• _Your instructions_
An exact reproduction of all entries is required.

• _Available data_
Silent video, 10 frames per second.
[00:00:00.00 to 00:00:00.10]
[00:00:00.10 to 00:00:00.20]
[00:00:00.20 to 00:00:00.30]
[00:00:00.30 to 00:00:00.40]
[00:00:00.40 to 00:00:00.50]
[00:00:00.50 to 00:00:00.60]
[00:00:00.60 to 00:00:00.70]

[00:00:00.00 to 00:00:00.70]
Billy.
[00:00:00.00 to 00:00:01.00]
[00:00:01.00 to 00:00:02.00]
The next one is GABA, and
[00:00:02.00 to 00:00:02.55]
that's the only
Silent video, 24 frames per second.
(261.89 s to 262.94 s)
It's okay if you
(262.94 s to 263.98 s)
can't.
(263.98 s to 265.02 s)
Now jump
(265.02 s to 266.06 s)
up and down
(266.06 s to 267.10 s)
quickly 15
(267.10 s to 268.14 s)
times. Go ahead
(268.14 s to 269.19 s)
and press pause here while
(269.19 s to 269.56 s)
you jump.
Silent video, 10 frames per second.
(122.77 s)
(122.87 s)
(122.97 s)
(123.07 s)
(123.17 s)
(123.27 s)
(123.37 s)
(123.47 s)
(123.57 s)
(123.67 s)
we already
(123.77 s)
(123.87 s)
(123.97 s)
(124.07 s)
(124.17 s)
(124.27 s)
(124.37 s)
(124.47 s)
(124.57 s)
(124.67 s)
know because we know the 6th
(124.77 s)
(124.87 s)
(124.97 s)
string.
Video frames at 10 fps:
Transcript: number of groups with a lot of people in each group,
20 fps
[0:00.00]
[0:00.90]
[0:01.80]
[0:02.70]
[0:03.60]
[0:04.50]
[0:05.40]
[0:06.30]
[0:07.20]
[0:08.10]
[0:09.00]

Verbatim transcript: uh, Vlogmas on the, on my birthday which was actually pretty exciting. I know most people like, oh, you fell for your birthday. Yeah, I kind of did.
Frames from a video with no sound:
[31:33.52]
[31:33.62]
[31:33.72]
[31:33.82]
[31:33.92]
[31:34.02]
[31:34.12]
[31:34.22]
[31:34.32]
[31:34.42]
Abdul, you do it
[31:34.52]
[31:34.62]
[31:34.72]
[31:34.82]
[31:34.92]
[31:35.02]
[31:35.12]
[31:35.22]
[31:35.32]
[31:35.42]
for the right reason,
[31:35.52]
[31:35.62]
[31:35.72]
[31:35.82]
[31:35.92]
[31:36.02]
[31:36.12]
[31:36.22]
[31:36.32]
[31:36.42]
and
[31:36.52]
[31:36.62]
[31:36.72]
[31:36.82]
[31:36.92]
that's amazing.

• _Task solution_
Silent video, 10 frames per second.
[00:00:00.00 to 00:00:00.10]
[00:00:00.10 to 00:00:00.20]
[00:00:00.20 to 00:00:00.30]
[00:00:00.30 to 00:00:00.40]
[00:00:00.40 to 00:00:00.50]
[00:00:00.50 to 00:00:00.60]
[00:00:00.60 to 00:00:00.70]

[00:00:00.00 to 00:00:00.70]
Billy.
[00:00:00.00 to 00:00:01.00]
[00:00:01.00 to 00:00:02.00]
The next one is GABA, and
[00:00:02.00 to 00:00:02.55]
that's the only
Silent video, 24 frames per second.
(261.89 s to 262.94 s)
It's okay if you
(262.94 s to 263.98 s)
can't.
(263.98 s to 265.02 s)
Now jump
(265.02 s to 266.06 s)
up and down
(266.06 s to 267.10 s)
quickly 15
(267.10 s to 268.14 s)
times. Go ahead
(268.14 s to 269.19 s)
and press pause here while
(269.19 s to 269.56 s)
you jump.
Silent video, 10 frames per second.
(122.77 s)
(122.87 s)
(122.97 s)
(123.07 s)
(123.17 s)
(123.27 s)
(123.37 s)
(123.47 s)
(123.57 s)
(123.67 s)
we already
(123.77 s)
(123.87 s)
(123.97 s)
(124.07 s)
(124.17 s)
(124.27 s)
(124.37 s)
(124.47 s)
(124.57 s)
(124.67 s)
know because we know the 6th
(124.77 s)
(124.87 s)
(124.97 s)
string.
Video frames at 10 fps:
Transcript: number of groups with a lot of people in each group,
20 fps
[0:00.00]
[0:00.90]
[0:01.80]
[0:02.70]
[0:03.60]
[0:04.50]
[0:05.40]
[0:06.30]
[0:07.20]
[0:08.10]
[0:09.00]

Verbatim transcript: uh, Vlogmas on the, on my birthday which was actually pretty exciting. I know most people like, oh, you fell for your birthday. Yeah, I kind of did.
Frames from a video with no sound:
[31:33.52]
[31:33.62]
[31:33.72]
[31:33.82]
[31:33.92]
[31:34.02]
[31:34.12]
[31:34.22]
[31:34.32]
[31:34.42]
Abdul, you do it
[31:34.52]
[31:34.62]
[31:34.72]
[31:34.82]
[31:34.92]
[31:35.02]
[31:35.12]
[31:35.22]
[31:35.32]
[31:35.42]
for the right reason,
[31:35.52]
[31:35.62]
[31:35.72]
[31:35.82]
[31:35.92]
[31:36.02]
[31:36.12]
[31:36.22]
[31:36.32]
[31:36.42]
and
[31:36.52]
[31:36.62]
[31:36.72]
[31:36.82]
[31:36.92]
that's amazing.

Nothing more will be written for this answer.